I'm modeling habitat suitability for a large, mobile animal using occurrence data (presence only---I have no true absence data in this case) collected from camera traps (stations with automatic motion/heat sensing cameras). At each camera trap location I have 0 to several occurrences recorded.
Typically, when such data is modeled, they are modeled as count data, and detection probability is included in order to mitigate for covariates that affect detection, which otherwise may be identified as covariates that affect suitability. For example, an area where detection is less likely due to, say, dense vegetation, may be mistaken as less suitable due to that vegetation structure when in fact that may not be the case (or even the opposite may be true).
My question is, if the count variable were to instead be used as a detection/no-detection variable (so, a binary) would the probability of detection have less of an effect on the model (when modeling relative suitability, not probability of occurrence)? It doesn't seem like probability of detection would change, or would be more homogeneous across the study area with this change, but it seems like the effects would would be smaller in magnitude by not reinforcing differences in detection probability with multiple occurrences.
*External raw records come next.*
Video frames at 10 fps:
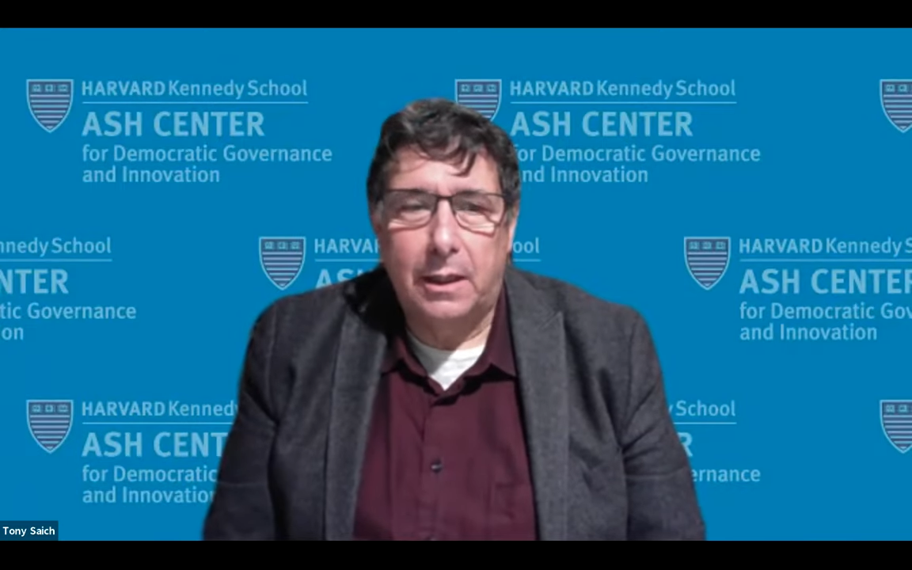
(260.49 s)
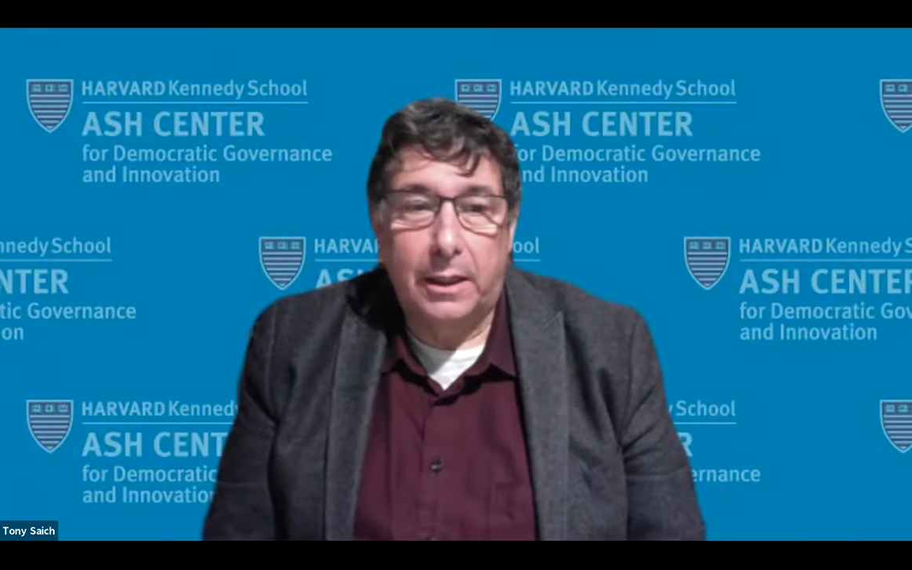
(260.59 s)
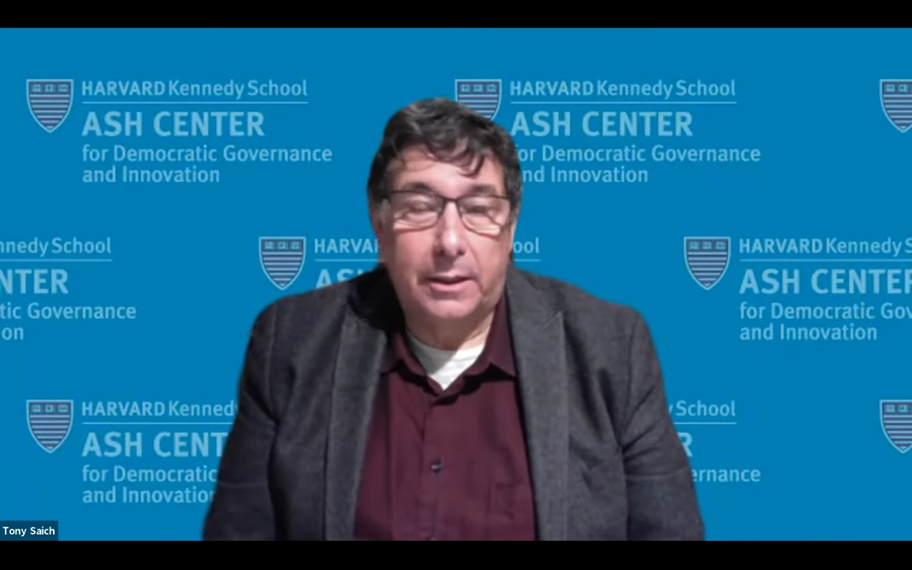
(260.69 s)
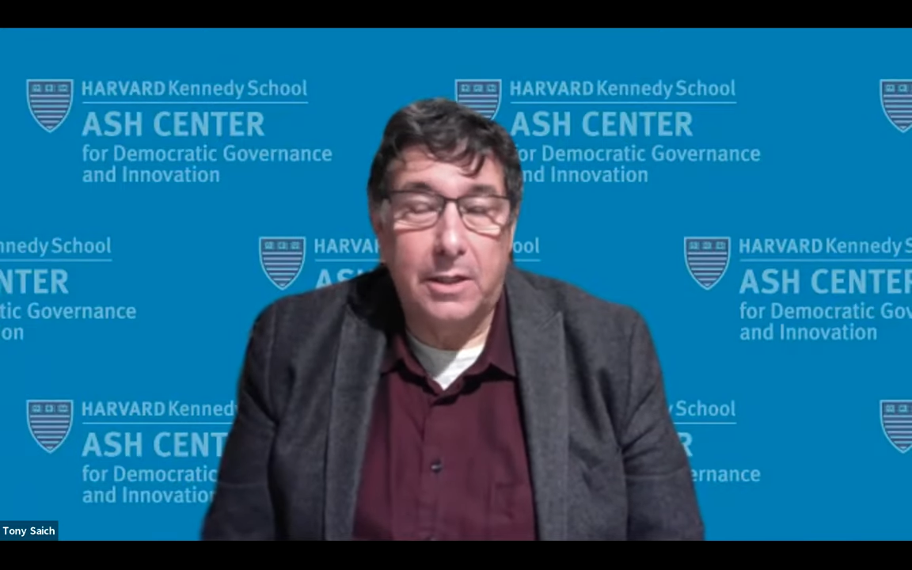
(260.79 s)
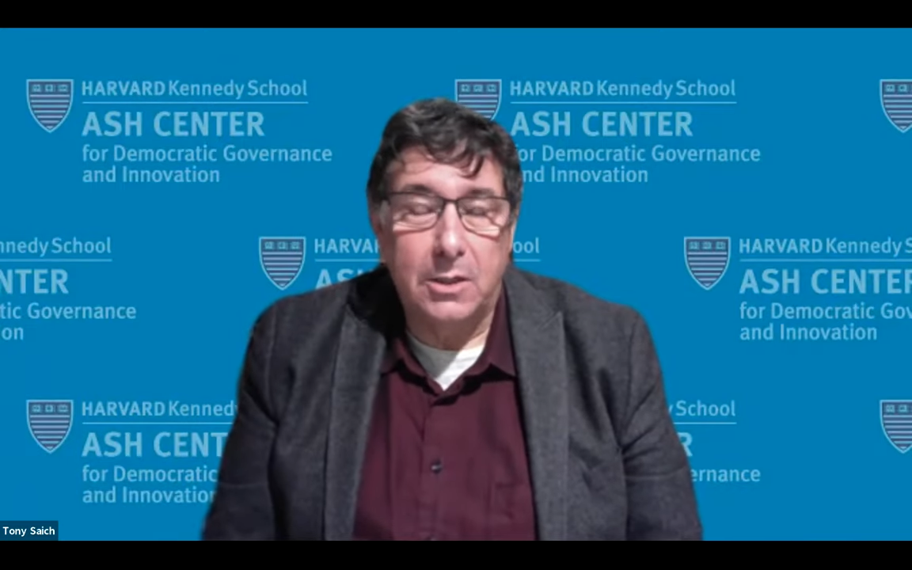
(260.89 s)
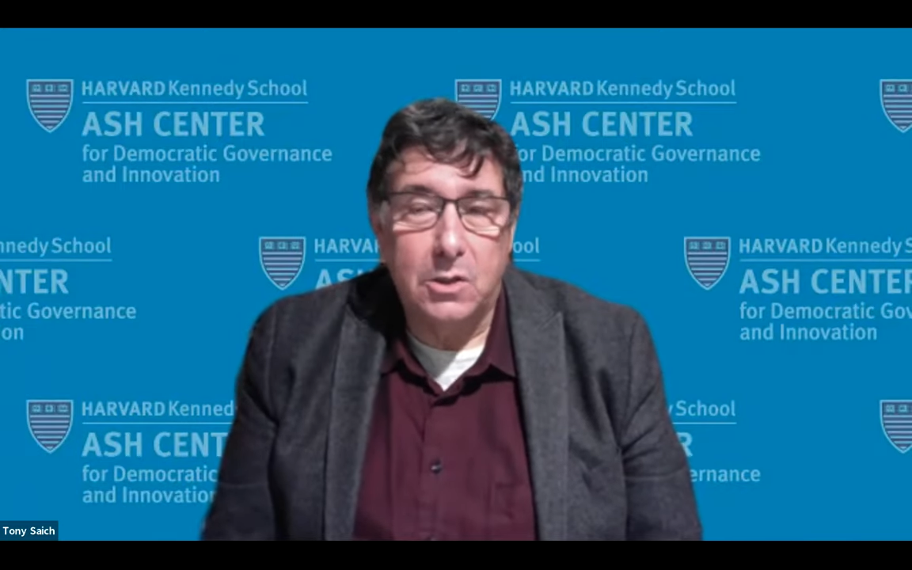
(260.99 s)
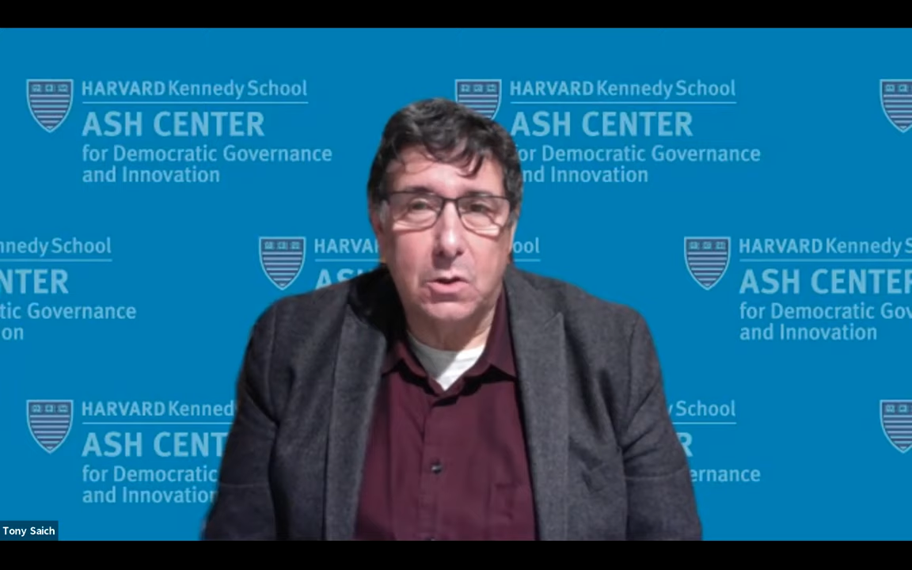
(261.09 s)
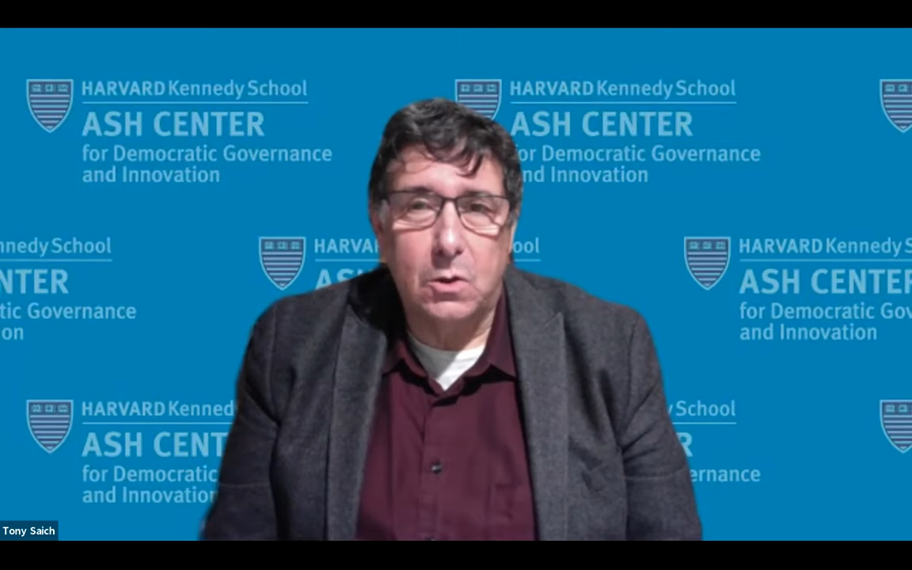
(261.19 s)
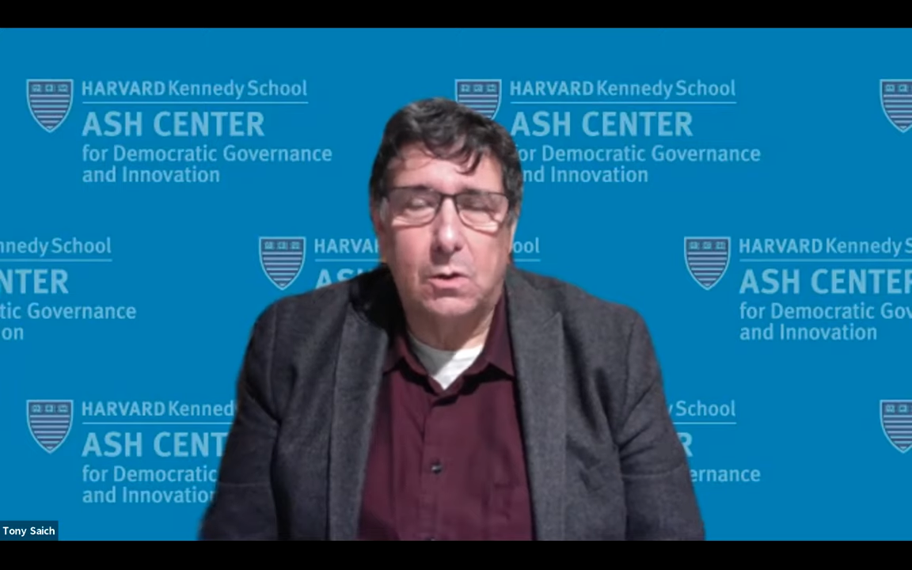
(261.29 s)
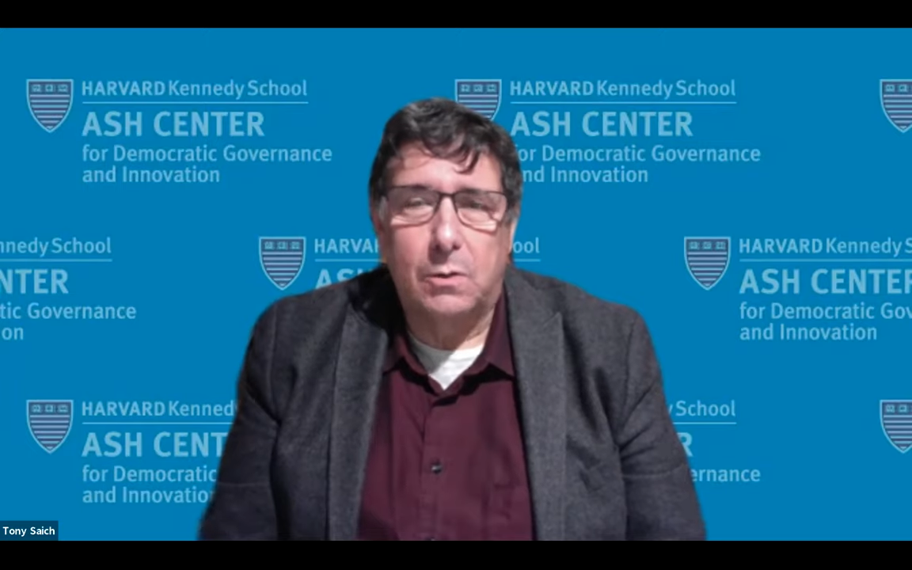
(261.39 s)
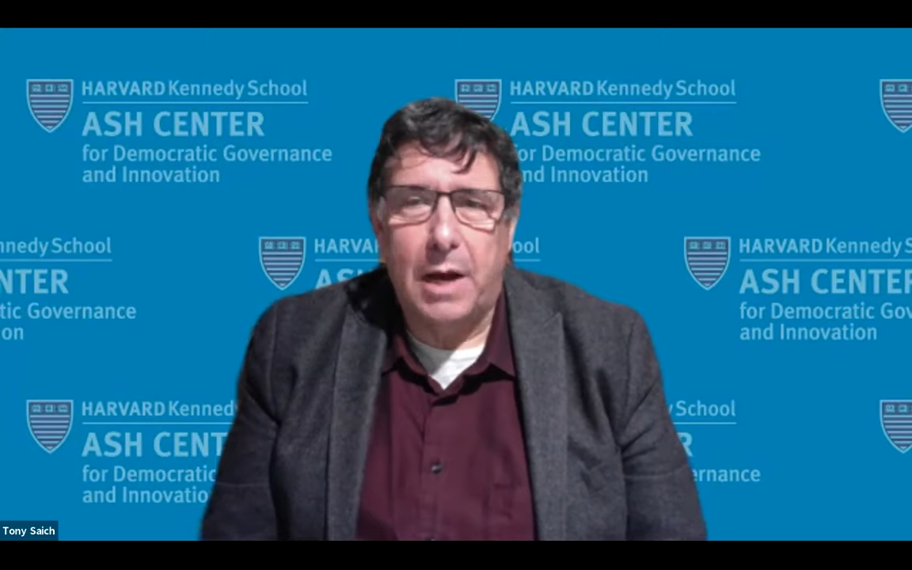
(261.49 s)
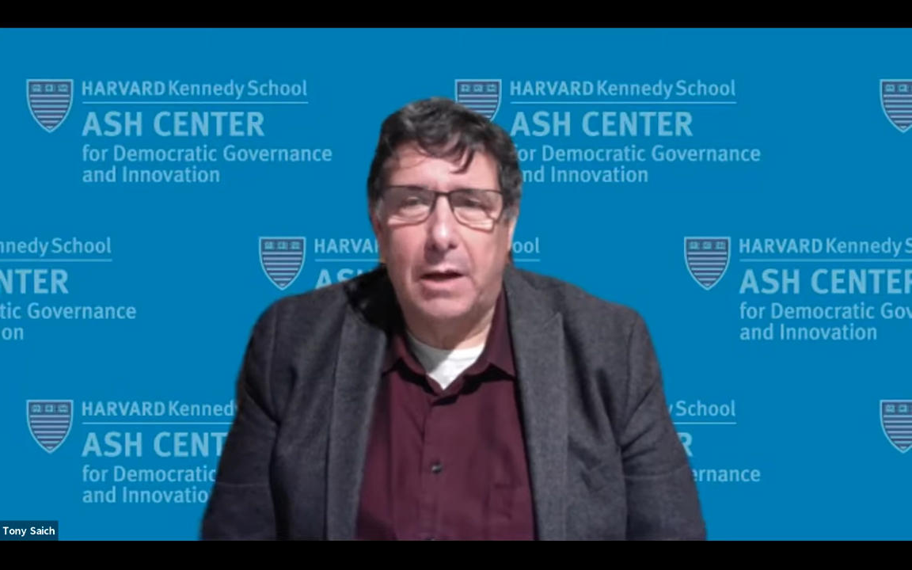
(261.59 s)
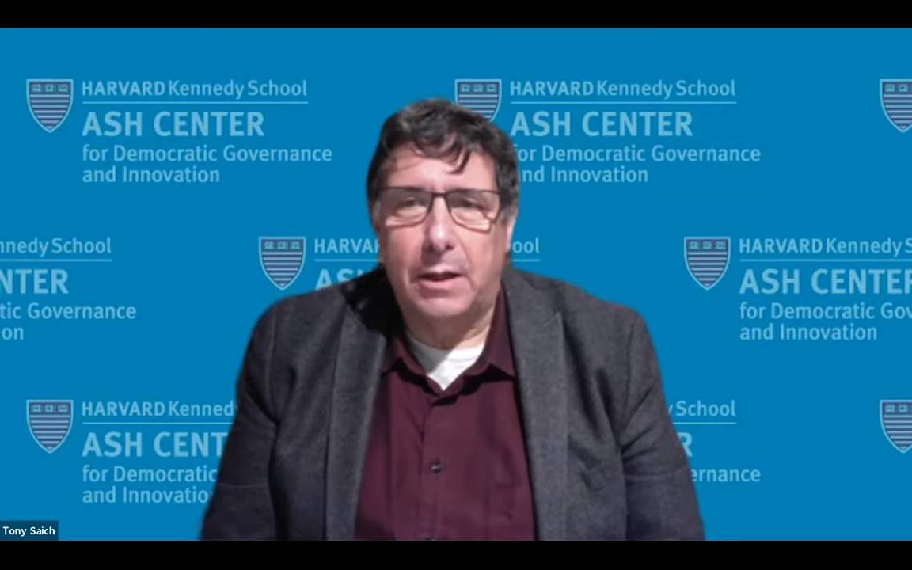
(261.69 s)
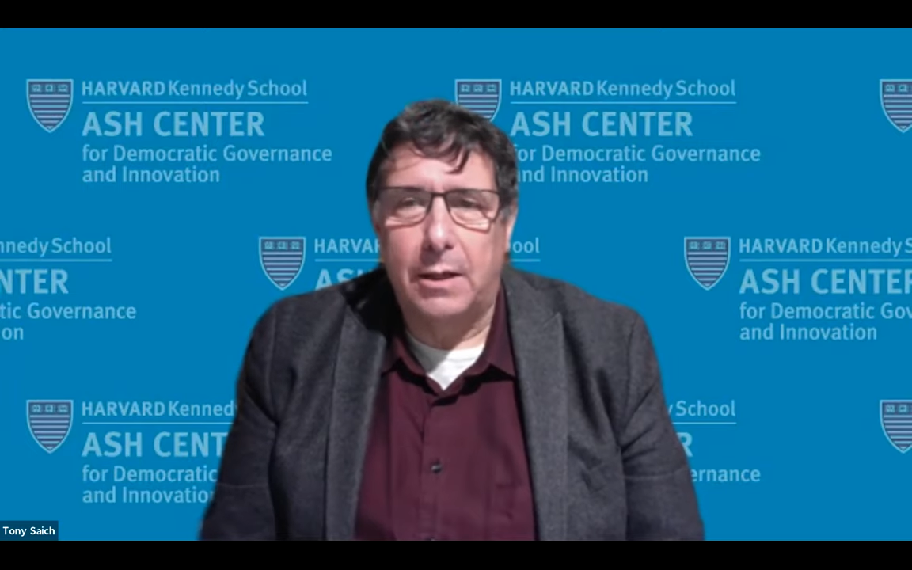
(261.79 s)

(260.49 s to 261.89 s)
it does talk about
Also, I understand that it's not desirable to toss out all the other occurrences assuming you can calculate detection probability. I'm asking this in an attempt to better understand the possible differences in outcome between these two modeling approaches when using such data, as I've seen both methods in the literature, but have not seen this question specifically addressed. If you could reference any publications that may shed light on this, I'd be very appreciative.